__Exercise description__. Transcribe every entry word for word, but skip the images.

__Data shown__.

↓↓↓

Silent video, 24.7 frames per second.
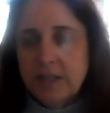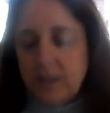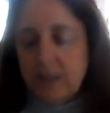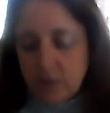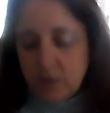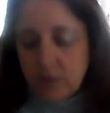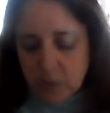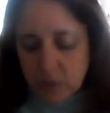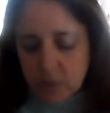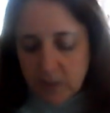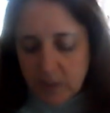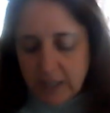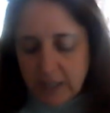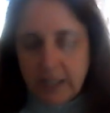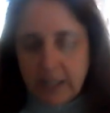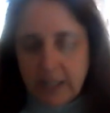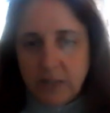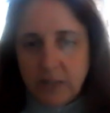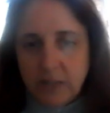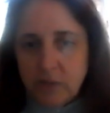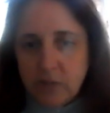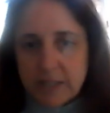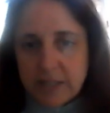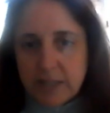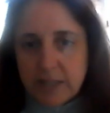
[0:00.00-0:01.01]
I was working
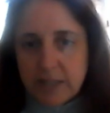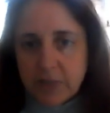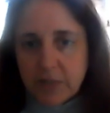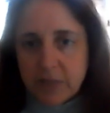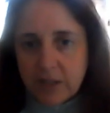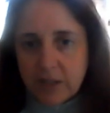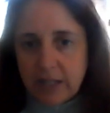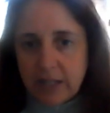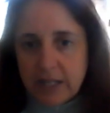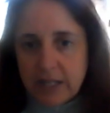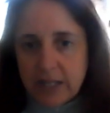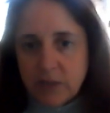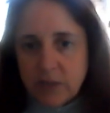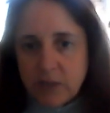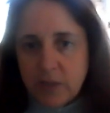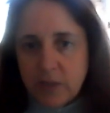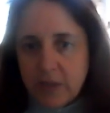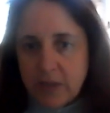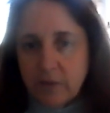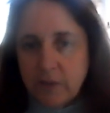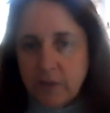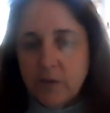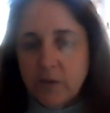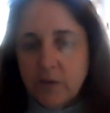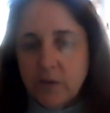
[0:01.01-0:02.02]
in a reception class where
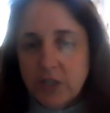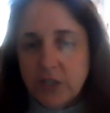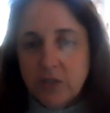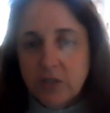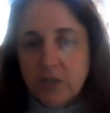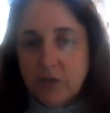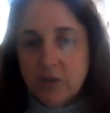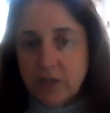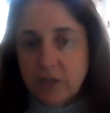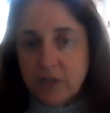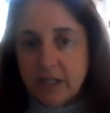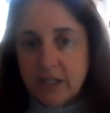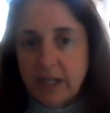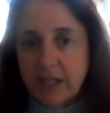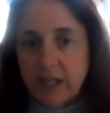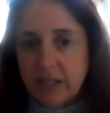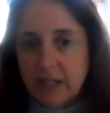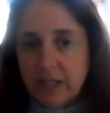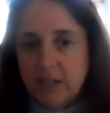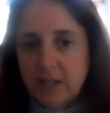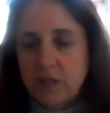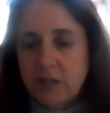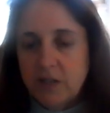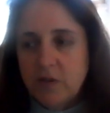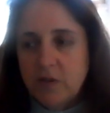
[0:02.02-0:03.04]
there were 4 children
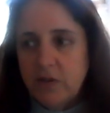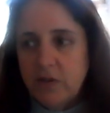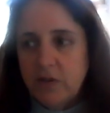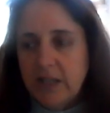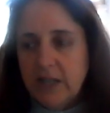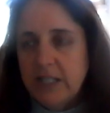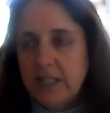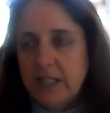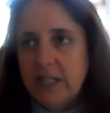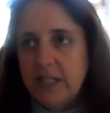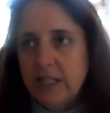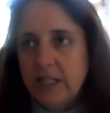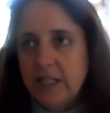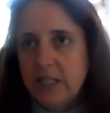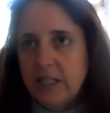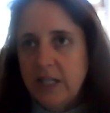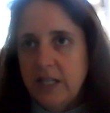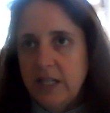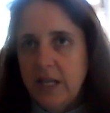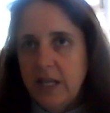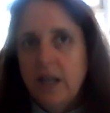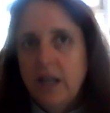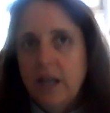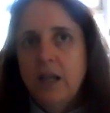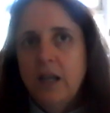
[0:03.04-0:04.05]
diagnosed with
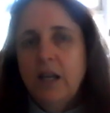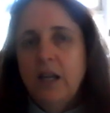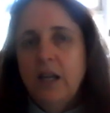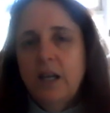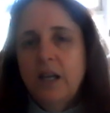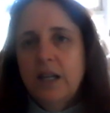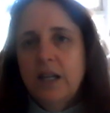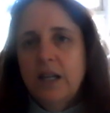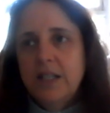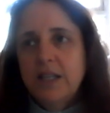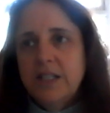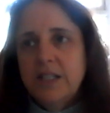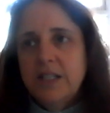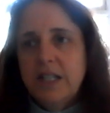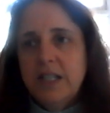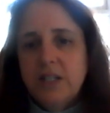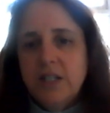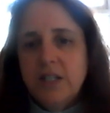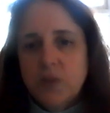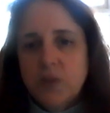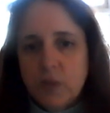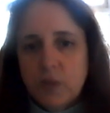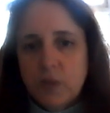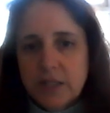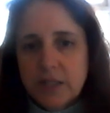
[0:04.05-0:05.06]
ADHD, and the
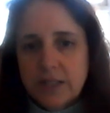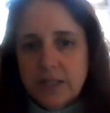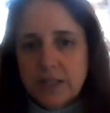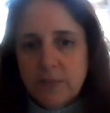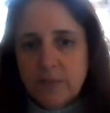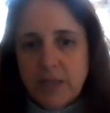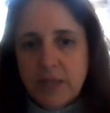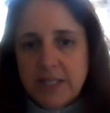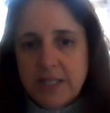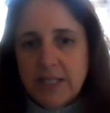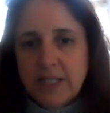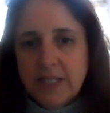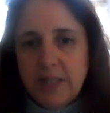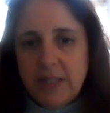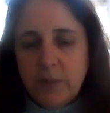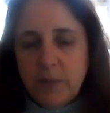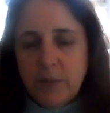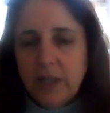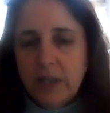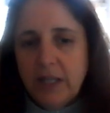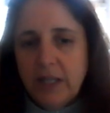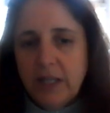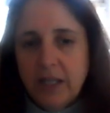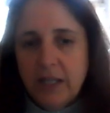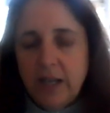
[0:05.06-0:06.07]
teacher was basically
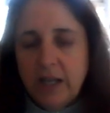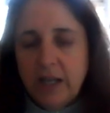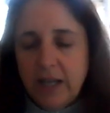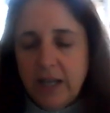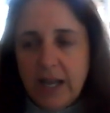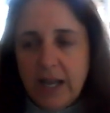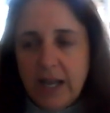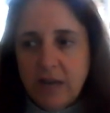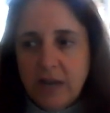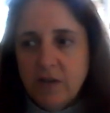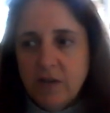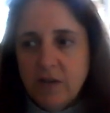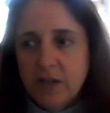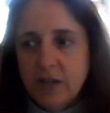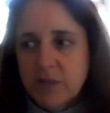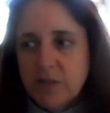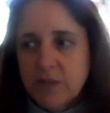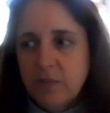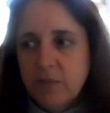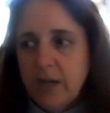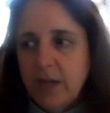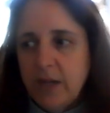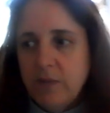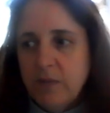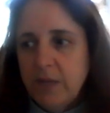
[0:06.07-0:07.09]
pulling her hair out.
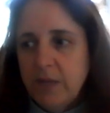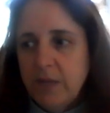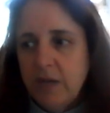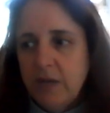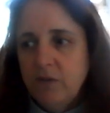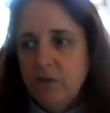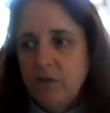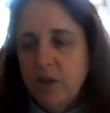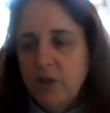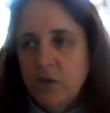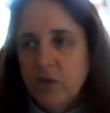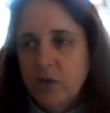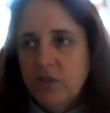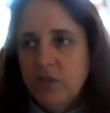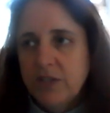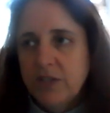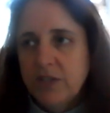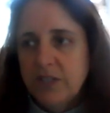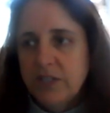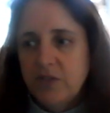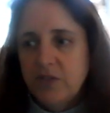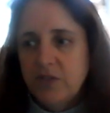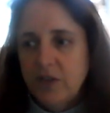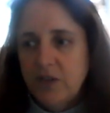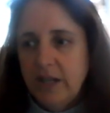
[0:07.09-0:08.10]
So my main role was
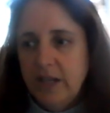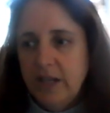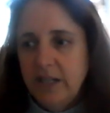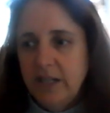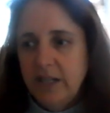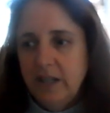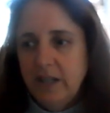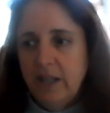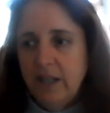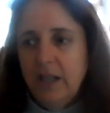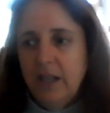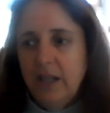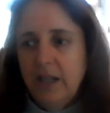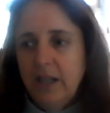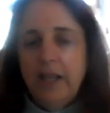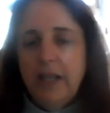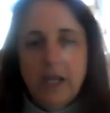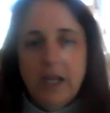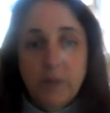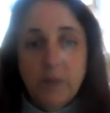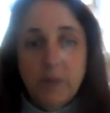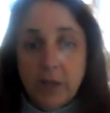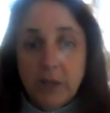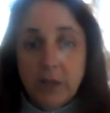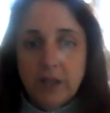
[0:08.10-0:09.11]
to try and
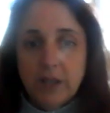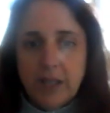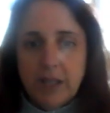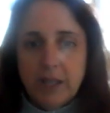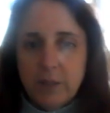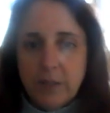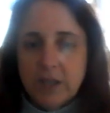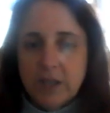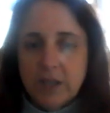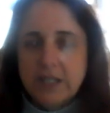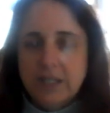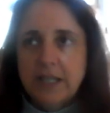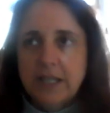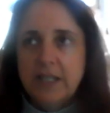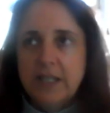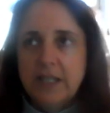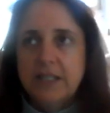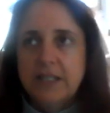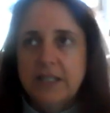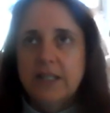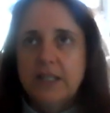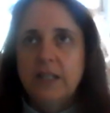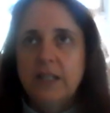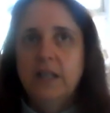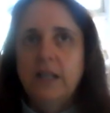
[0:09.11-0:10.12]
help her keep her
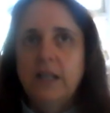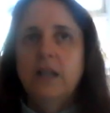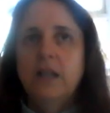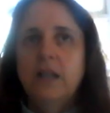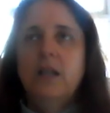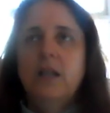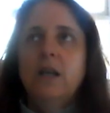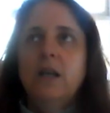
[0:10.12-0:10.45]
sanity.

↑↑↑

__Response to this exercise__.
Silent video, 24.7 frames per second.
[0:00.00-0:01.01]
I was working
[0:01.01-0:02.02]
in a reception class where
[0:02.02-0:03.04]
there were 4 children
[0:03.04-0:04.05]
diagnosed with
[0:04.05-0:05.06]
ADHD, and the
[0:05.06-0:06.07]
teacher was basically
[0:06.07-0:07.09]
pulling her hair out.
[0:07.09-0:08.10]
So my main role was
[0:08.10-0:09.11]
to try and
[0:09.11-0:10.12]
help her keep her
[0:10.12-0:10.45]
sanity.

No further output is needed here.